Our first Sunday in Singapore we were curious about the large number of women gathered in small groups, many of them having picnics in the big open spaces around us. We also noticed many of them lined up at money transfer windows.

The photo above is of a park right next to where we are staying; the photo below is of a park right across the street from us. The same scene can be found at numerous parks and plazas throughout Singapore every Sunday.

At first, I didn’t know what was going on, but my son mentioned that Sundays are a day off for maids in Singapore, and this is apparently how many of them spend that precious day. It is a chance for them to relax with people from their own country, as well as to send money back home to their families.

Currently, there are over 250,000 maids in Singapore, who are also often referred to as foreign domestic workers. Today, every fifth Singaporean household hires a maid. In 1990, the ratio was about one in 13, with about 50,000 maids employed at that time. The workers come from a variety of countries, and it seems as if each nationality has its special place to gather on Sundays. Lucky Plaza seems to be the place for Filipinos, while City Plaza attracts Indonesians.

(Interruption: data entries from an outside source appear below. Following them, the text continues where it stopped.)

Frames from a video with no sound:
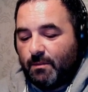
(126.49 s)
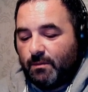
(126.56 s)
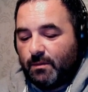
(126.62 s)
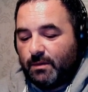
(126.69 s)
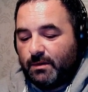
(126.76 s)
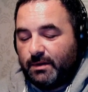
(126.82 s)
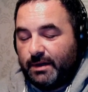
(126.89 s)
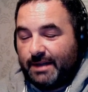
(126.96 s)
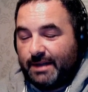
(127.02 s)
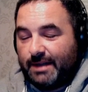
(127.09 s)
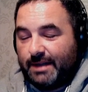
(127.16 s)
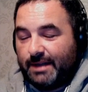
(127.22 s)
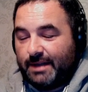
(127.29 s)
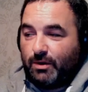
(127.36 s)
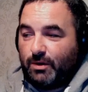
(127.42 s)

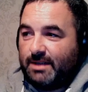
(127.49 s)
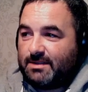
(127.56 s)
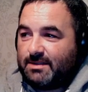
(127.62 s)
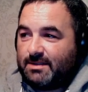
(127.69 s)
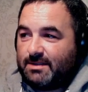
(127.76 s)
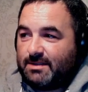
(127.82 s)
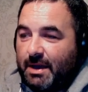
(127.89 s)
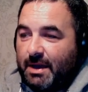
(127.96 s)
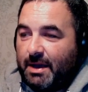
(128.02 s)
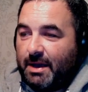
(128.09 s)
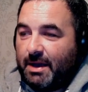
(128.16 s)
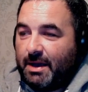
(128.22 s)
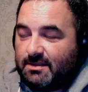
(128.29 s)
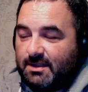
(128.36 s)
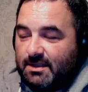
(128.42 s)
Let's take it back to
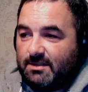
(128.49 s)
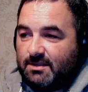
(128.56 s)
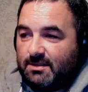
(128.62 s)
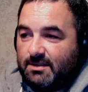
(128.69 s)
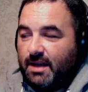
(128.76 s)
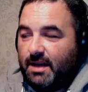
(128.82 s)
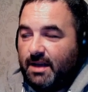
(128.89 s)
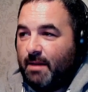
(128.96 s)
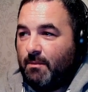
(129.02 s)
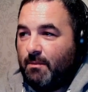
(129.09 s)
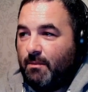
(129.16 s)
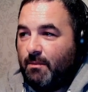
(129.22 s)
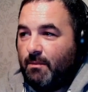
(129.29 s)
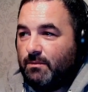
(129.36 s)
last season.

It wasn’t until 2013 that a law was passed mandating that maids get one day off per week; prior to that, it was one day off per month. Some maids may exchange their day off for another day of paid work.

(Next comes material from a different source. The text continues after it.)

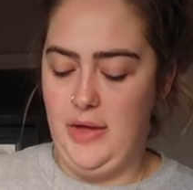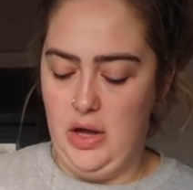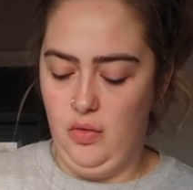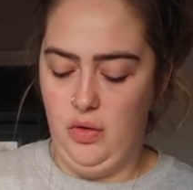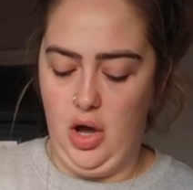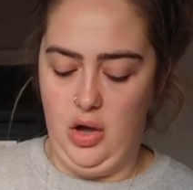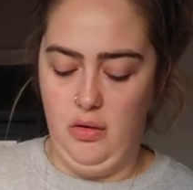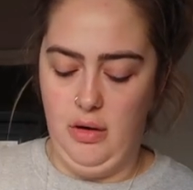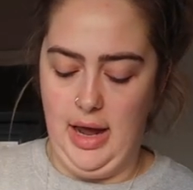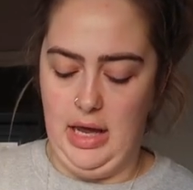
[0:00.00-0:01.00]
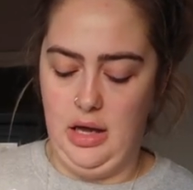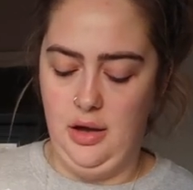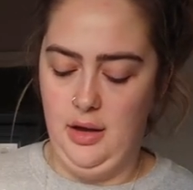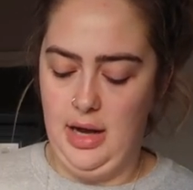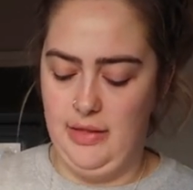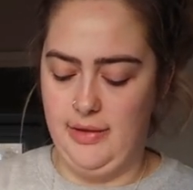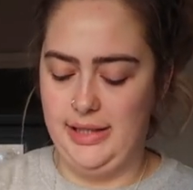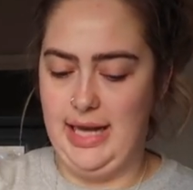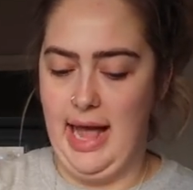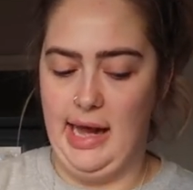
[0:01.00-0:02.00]
They all go like in the
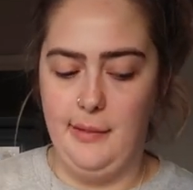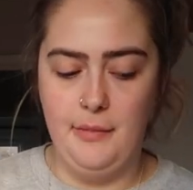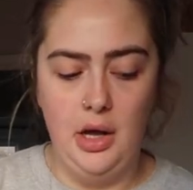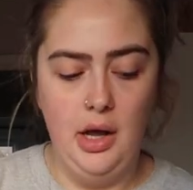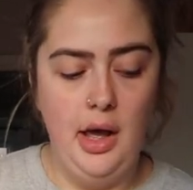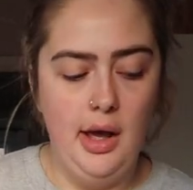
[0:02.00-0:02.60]
same,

The average salary for a maid is about $518 per month, and they work 14-16 hour days, six days per week. You can do the math.

The life of a maid seems like it is a difficult and stressful one, so Sundays are a special, and most welcome day, for all of them. It is time for them to reconnect with their friends, relatives, and fellow countrymen. It is a testament to the power of community.

As one woman put it: “A comfortable place that we can hang out at after we send money home and buy our own food. It is easy to meet all the Filipinos here and have a small party here. We don’t need to do anything, just sit and talk and de-stress.”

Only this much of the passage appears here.